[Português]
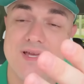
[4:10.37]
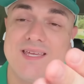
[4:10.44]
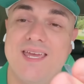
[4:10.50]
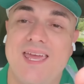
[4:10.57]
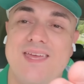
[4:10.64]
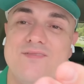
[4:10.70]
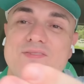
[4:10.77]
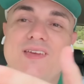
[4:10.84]

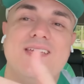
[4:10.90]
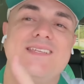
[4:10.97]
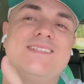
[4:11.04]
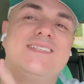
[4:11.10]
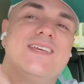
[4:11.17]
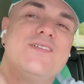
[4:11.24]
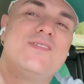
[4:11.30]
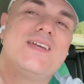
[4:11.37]
quem
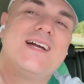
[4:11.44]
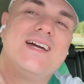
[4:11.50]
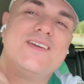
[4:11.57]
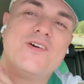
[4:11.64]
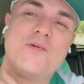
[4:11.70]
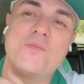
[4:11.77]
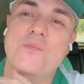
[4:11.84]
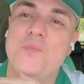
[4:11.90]
venceu e
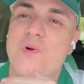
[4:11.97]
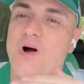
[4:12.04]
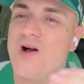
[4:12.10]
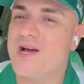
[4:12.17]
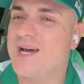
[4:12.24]
ganhou mó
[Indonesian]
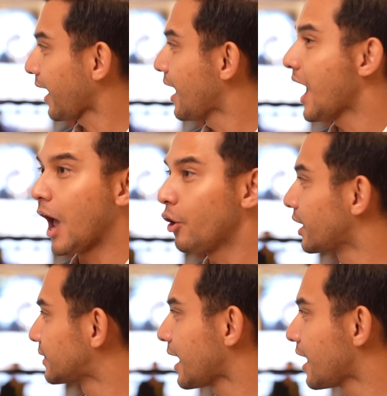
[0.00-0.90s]
okay, ayo
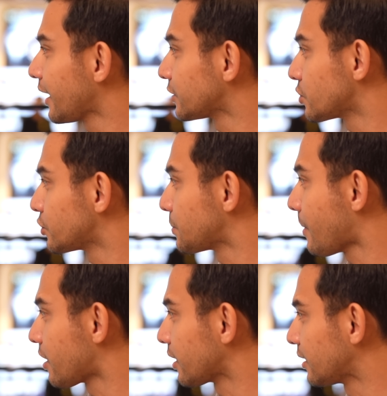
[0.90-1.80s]
kita let's go to the
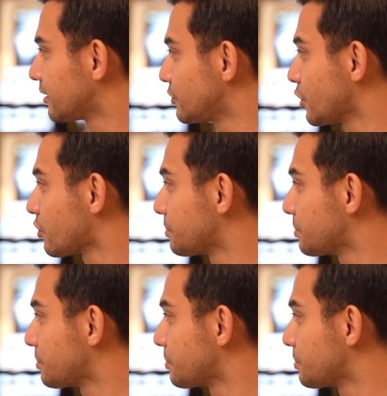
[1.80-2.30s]
party. Let's go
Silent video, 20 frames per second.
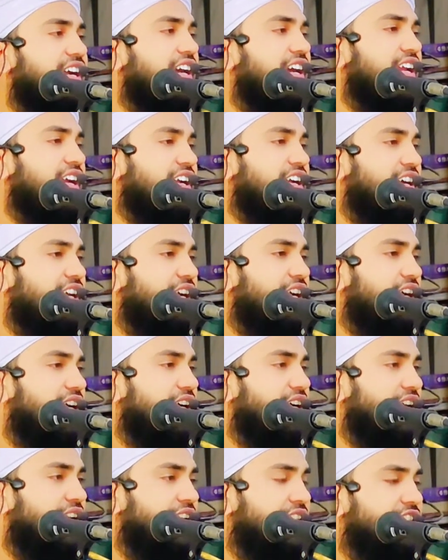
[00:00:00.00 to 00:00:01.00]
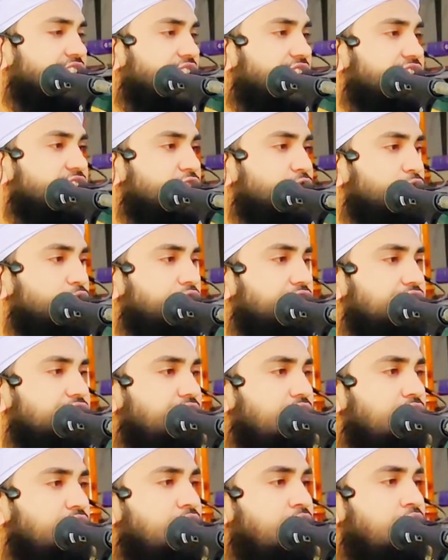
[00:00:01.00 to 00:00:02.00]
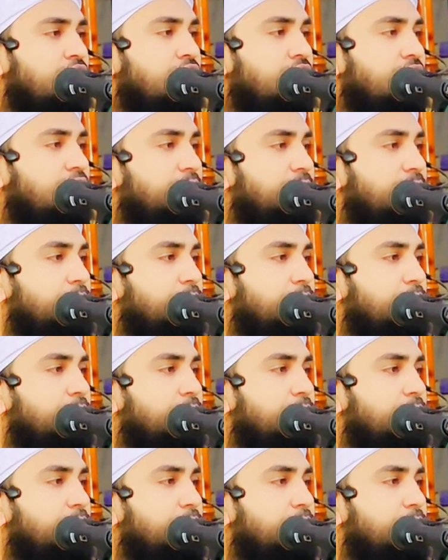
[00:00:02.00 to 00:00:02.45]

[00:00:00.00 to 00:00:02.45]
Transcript: কারা কারা রাজি আছে তো ইনশাল্লাহ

==============================

▶ [Exercise aim] The records above should be duplicated exactly, with none of their pictures kept.

▶ [Result]
[Português]
[4:10.37]
[4:10.44]
[4:10.50]
[4:10.57]
[4:10.64]
[4:10.70]
[4:10.77]
[4:10.84]

[4:10.90]
[4:10.97]
[4:11.04]
[4:11.10]
[4:11.17]
[4:11.24]
[4:11.30]
[4:11.37]
quem
[4:11.44]
[4:11.50]
[4:11.57]
[4:11.64]
[4:11.70]
[4:11.77]
[4:11.84]
[4:11.90]
venceu e
[4:11.97]
[4:12.04]
[4:12.10]
[4:12.17]
[4:12.24]
ganhou mó
[Indonesian]
[0.00-0.90s]
okay, ayo
[0.90-1.80s]
kita let's go to the
[1.80-2.30s]
party. Let's go
Silent video, 20 frames per second.
[00:00:00.00 to 00:00:01.00]
[00:00:01.00 to 00:00:02.00]
[00:00:02.00 to 00:00:02.45]

[00:00:00.00 to 00:00:02.45]
Transcript: কারা কারা রাজি আছে তো ইনশাল্লাহ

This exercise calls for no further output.